Projects
Implemented a document ingestion and preprocessing pipeline using Docling to convert PDFs into markdown and segmented large documents into manageable chunks with LangChain’s RecursiveCharacterTextSplitter for efficient embedding and querying. Integrated Mixedbread’s embedding model and open-source LLMs via Ollama, ensuring data privacy compliance by addressing security and ML requirements, and optimized Chroma vector store performance, enhancing answer relevance by 20% through custom prompt engineering. Engineered a robust testing framework with pytest, leveraging the same LLM used for querying to validate RAG system accuracy across 100+ predefined test cases, and designed a custom evaluation pipeline to rapidly detect response inconsistencies, ensuring continuous system reliability.
Developed convolutional neural network models using Pytorch and Keras to automatically predict locations based on landmarks in images, assisting in tagging photos that lack geolocation metadata. Engineered features from landmark images and optimized CNN hyperparameters, achieving 88% accuracy on a test set for classifying photos into different landmark location categories. Deployed the best-performing CNN model into a photo location prediction app, enabling the automatic tagging of images with relevant location information, demonstrating the practical application of the model.

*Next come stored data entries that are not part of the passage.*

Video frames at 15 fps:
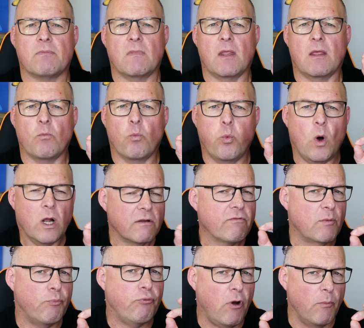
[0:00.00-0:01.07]
one of the
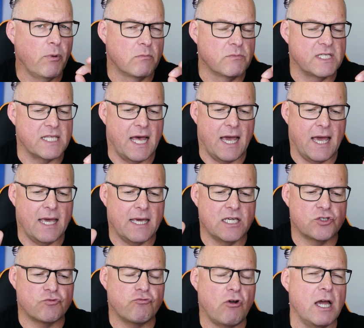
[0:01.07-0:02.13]
problems there is
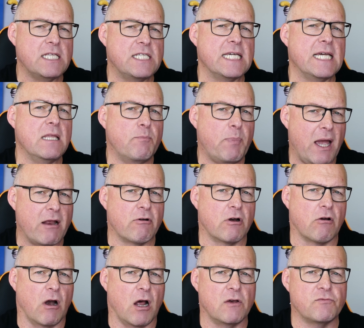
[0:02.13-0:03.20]
writing in
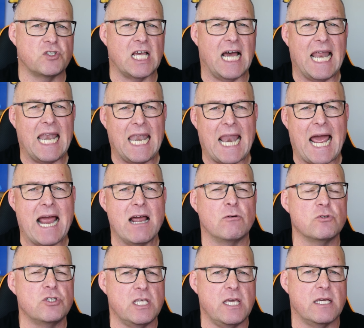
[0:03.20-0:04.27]
paragraphs
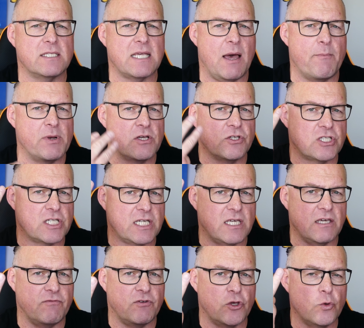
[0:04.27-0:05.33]
allows the examiners to give
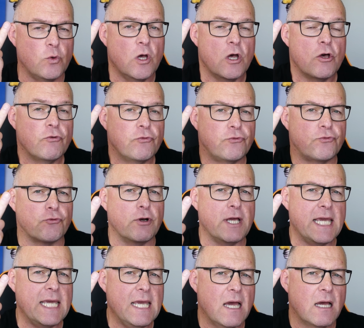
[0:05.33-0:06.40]
you
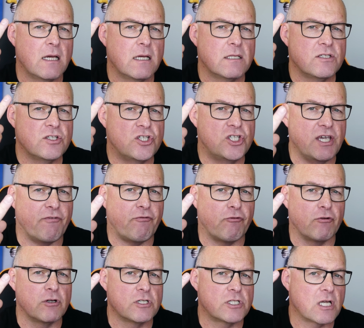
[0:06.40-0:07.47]
3
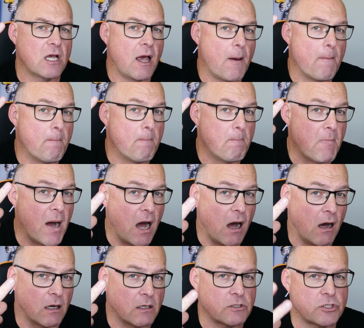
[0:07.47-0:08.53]
different
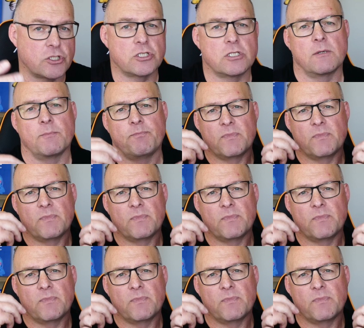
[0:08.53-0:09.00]
marks.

Created a Python-based program designed to assist individuals with medical conditions such as Parkinson's disease, where typing can be challenging due to tremors or sudden, uncontrolled motor movements. By providing real-time spelling and grammar correction, it makes typing easier and more accurate. The program uses the Gemini language model from Google's Generative AI suite to intelligently correct text, simulating keystrokes to apply corrections.
Created a Python desktop application to monitor file changes in real time using Watchdog, integrated with AWS S3 for cloud storage, and established version control for seamless rollback. Optimized file versioning using hashing and delta storage, reducing cloud storage usage by 35% and bandwidth consumption during synchronization. Designed a user interface with PyQt6, enabling users to upload, track version history, and revert to previous file states, enhancing usability and maintaining data integrity
Built a scalable RSVP tracking system with real-time updates, supporting up to 1,000 invitees, allowing event organizers to monitor responses via a dashboard. Automated email forwarding system, streamlining RSVP link distribution to 100+ recipients per event, improving communication efficiency for event organizers. Enhanced event management efficiency by 25% through automated RSVP status analytics, providing event hosts with actionable insights in real-time.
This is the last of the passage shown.